[Start of Attachment]
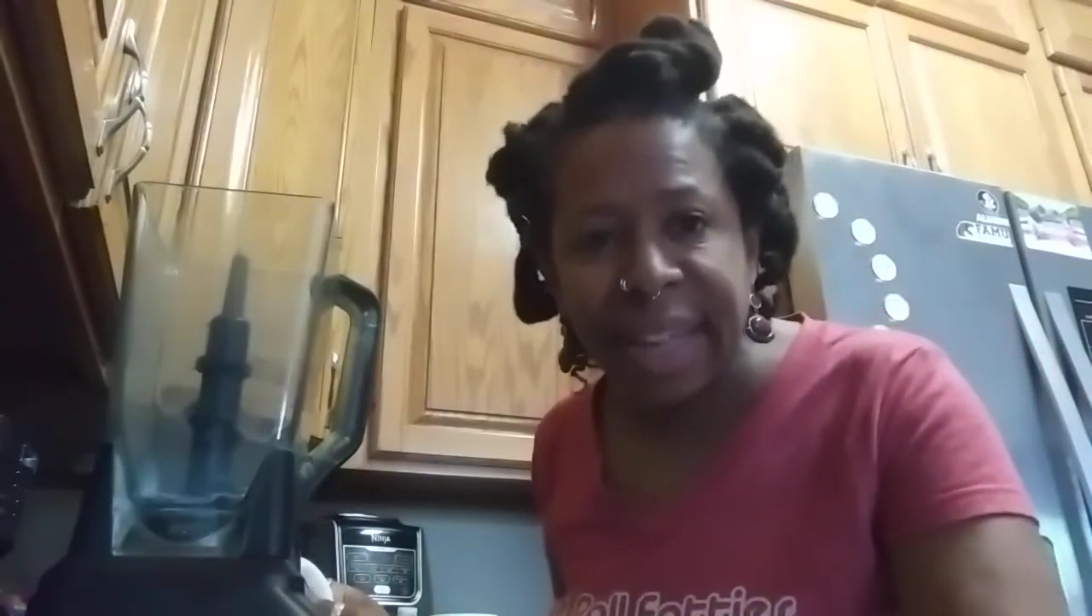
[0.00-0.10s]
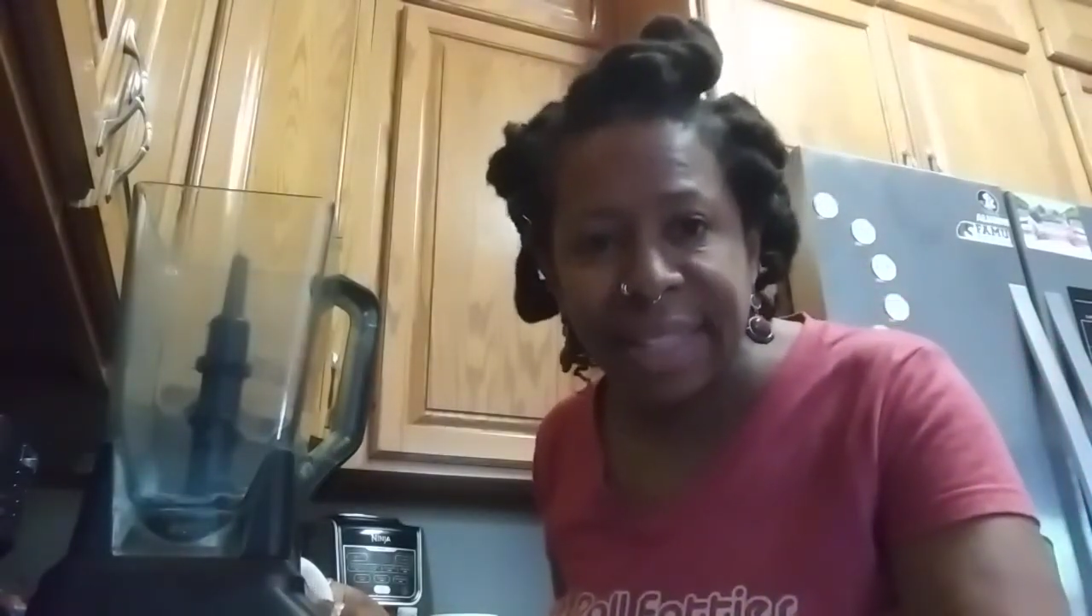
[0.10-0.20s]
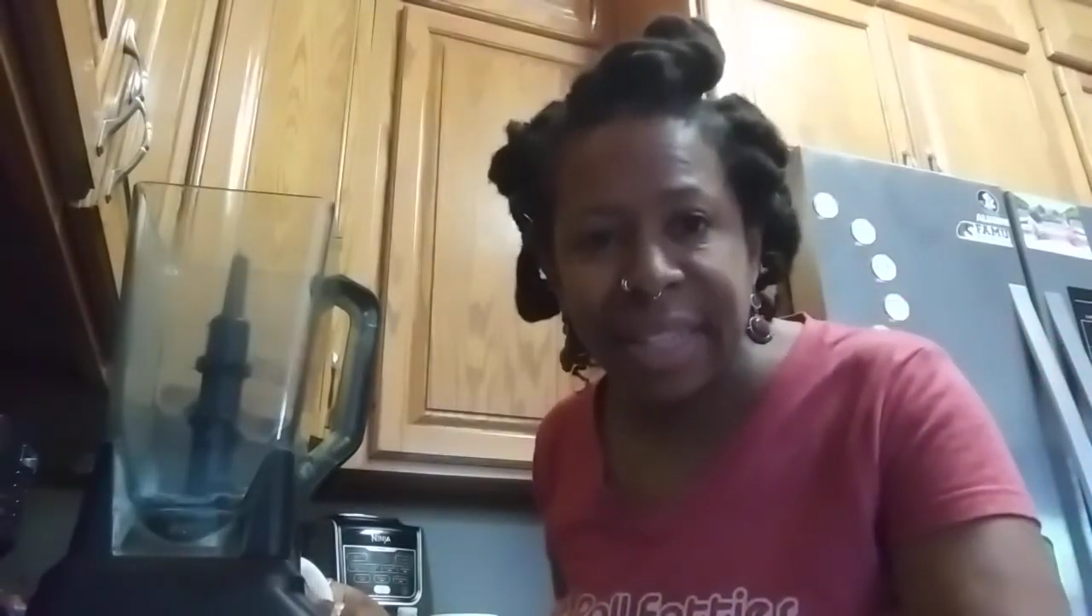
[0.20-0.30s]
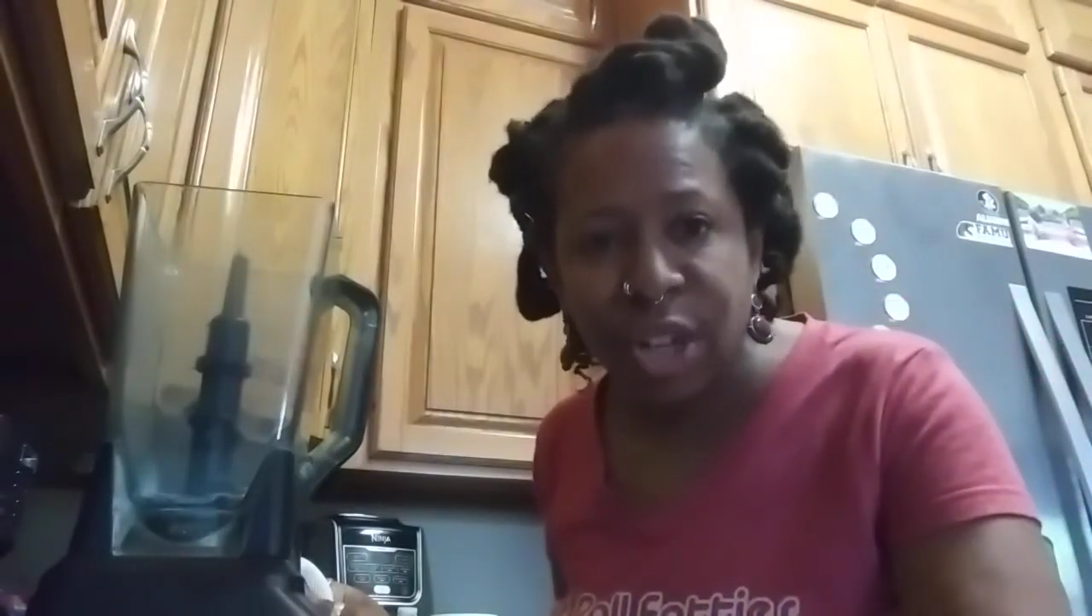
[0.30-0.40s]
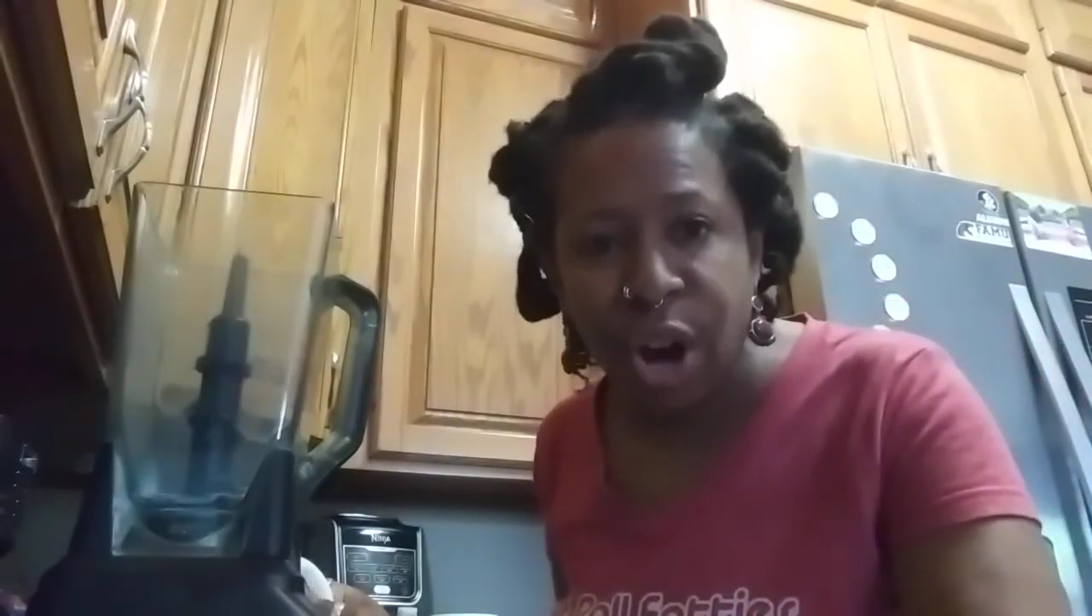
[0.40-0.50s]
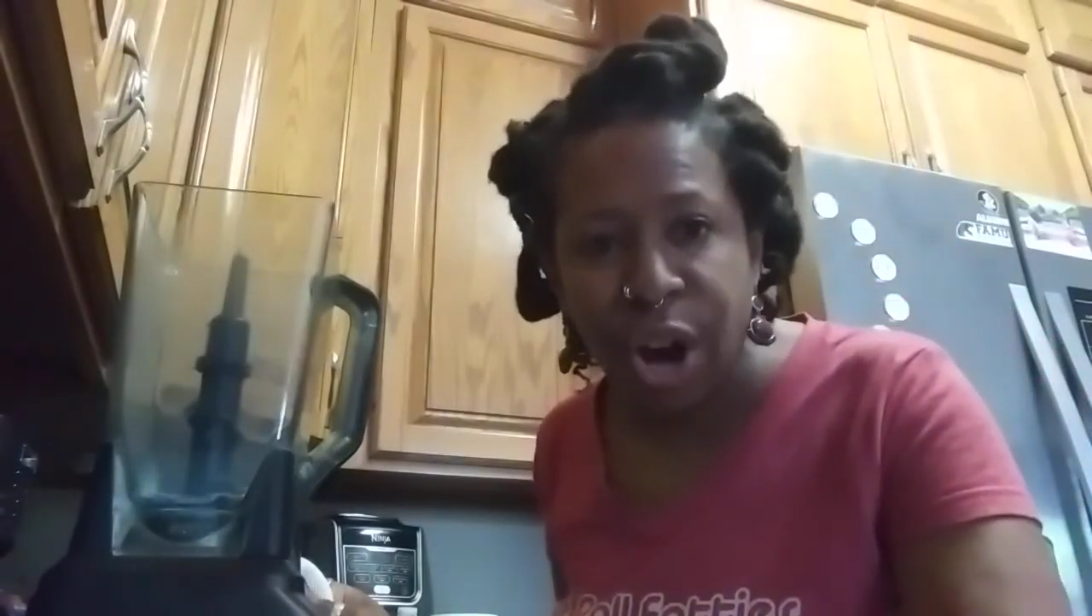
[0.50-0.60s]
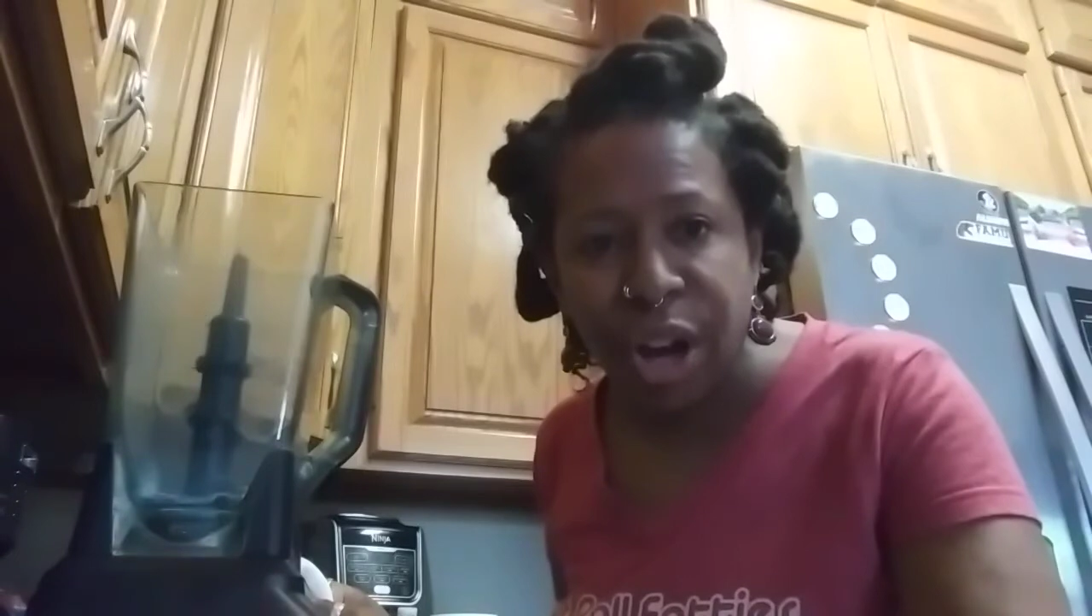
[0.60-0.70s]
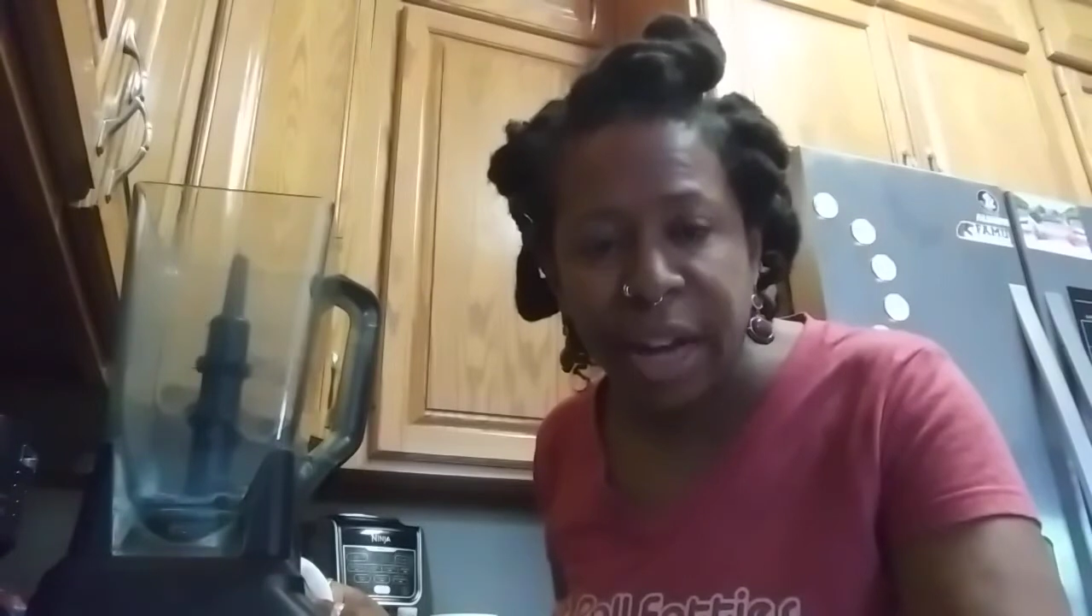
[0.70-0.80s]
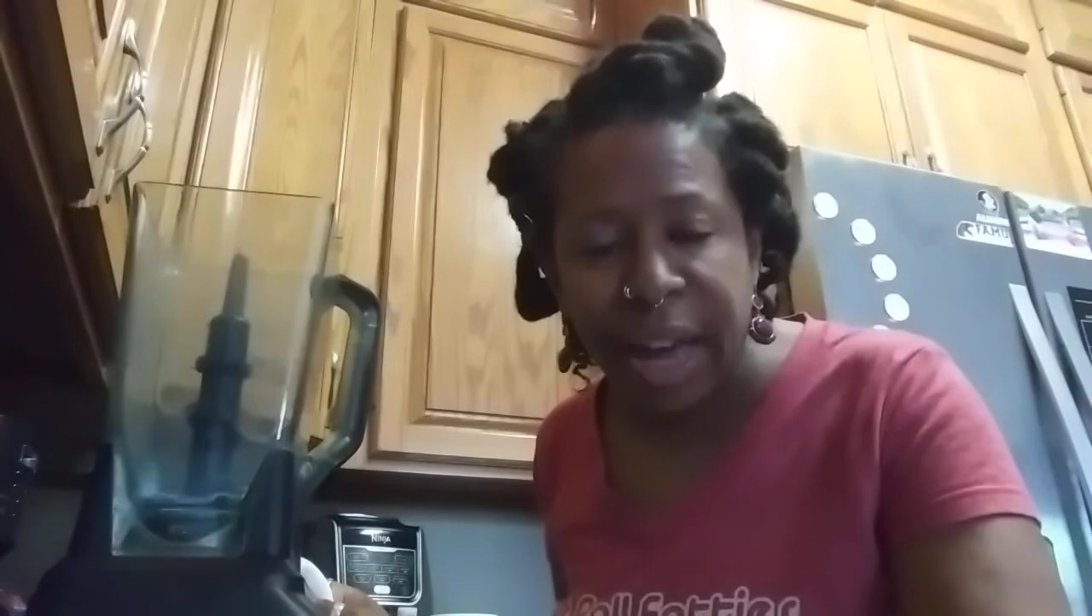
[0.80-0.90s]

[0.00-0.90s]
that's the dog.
[End of Attachment]
Work instruction - Return every line above verbatim, pictures excluded.

Answer section -
[0.00-0.10s]
[0.10-0.20s]
[0.20-0.30s]
[0.30-0.40s]
[0.40-0.50s]
[0.50-0.60s]
[0.60-0.70s]
[0.70-0.80s]
[0.80-0.90s]

[0.00-0.90s]
that's the dog.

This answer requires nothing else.